_Dataset content_
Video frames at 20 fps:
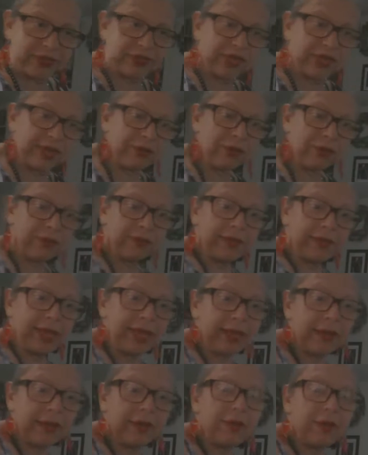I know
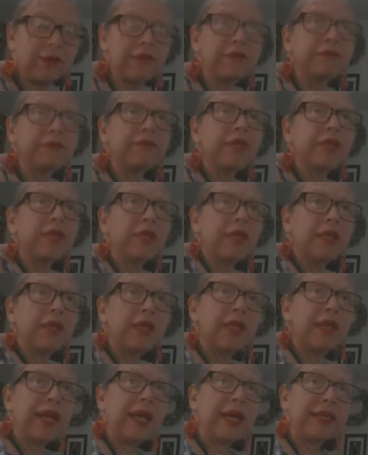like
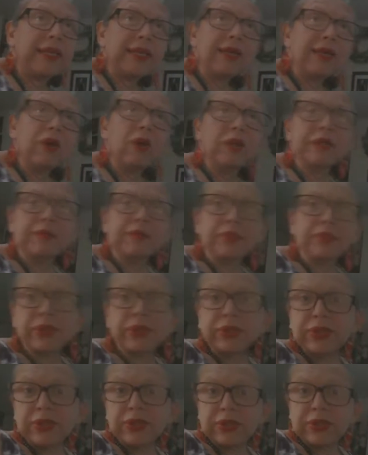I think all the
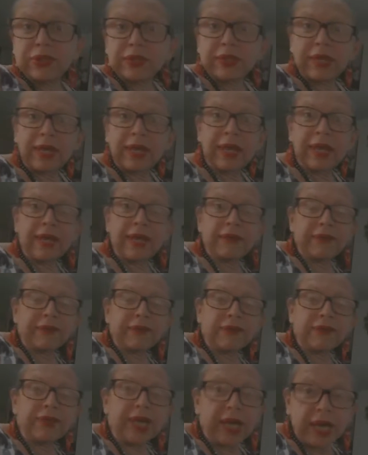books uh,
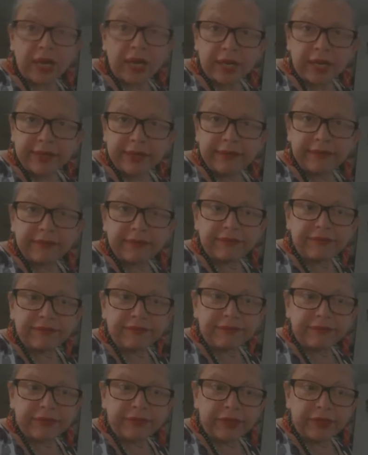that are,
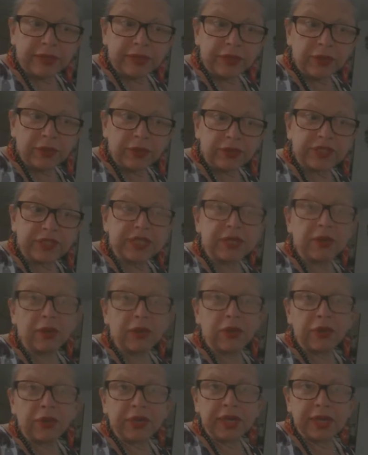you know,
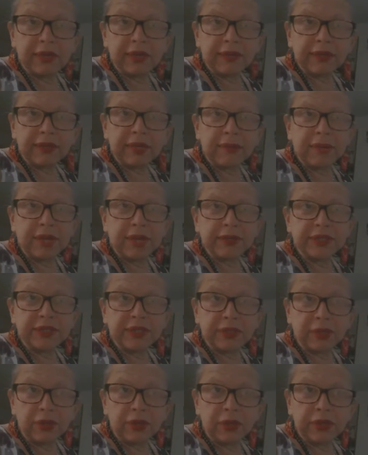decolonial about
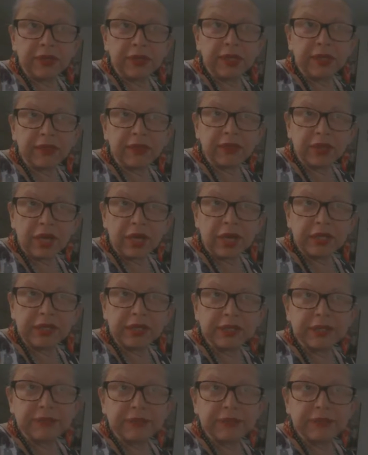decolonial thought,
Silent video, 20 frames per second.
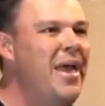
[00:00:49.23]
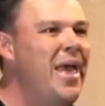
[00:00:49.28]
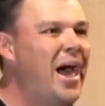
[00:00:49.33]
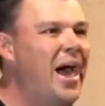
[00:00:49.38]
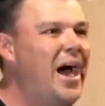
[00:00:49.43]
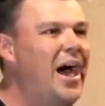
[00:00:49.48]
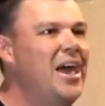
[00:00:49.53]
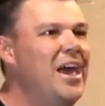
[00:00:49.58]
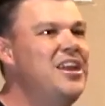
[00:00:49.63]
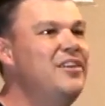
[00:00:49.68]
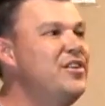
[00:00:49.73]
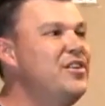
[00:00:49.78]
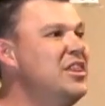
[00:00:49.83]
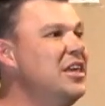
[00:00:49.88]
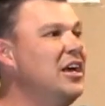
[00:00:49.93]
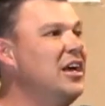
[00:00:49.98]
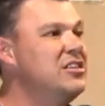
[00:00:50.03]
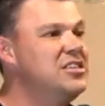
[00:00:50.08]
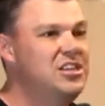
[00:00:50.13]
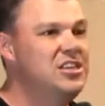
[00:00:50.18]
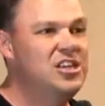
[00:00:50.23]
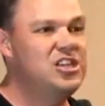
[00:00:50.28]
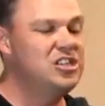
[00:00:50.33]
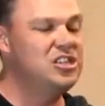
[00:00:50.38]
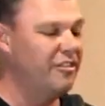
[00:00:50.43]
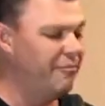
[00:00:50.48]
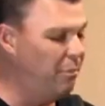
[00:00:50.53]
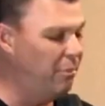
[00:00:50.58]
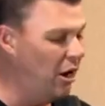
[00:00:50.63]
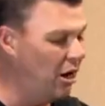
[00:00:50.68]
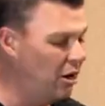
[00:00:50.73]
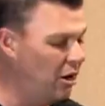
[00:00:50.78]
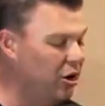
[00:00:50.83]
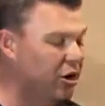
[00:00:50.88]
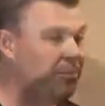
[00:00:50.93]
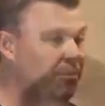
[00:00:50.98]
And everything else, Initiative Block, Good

_Task description_
Give again, word for word, the line containing "[00:00:49.83]" and every line after it to the end of the records; leave out the pictures.

_Solution to this problem_
[00:00:49.83]
[00:00:49.88]
[00:00:49.93]
[00:00:49.98]
[00:00:50.03]
[00:00:50.08]
[00:00:50.13]
[00:00:50.18]
[00:00:50.23]
[00:00:50.28]
[00:00:50.33]
[00:00:50.38]
[00:00:50.43]
[00:00:50.48]
[00:00:50.53]
[00:00:50.58]
[00:00:50.63]
[00:00:50.68]
[00:00:50.73]
[00:00:50.78]
[00:00:50.83]
[00:00:50.88]
[00:00:50.93]
[00:00:50.98]
And everything else, Initiative Block, Good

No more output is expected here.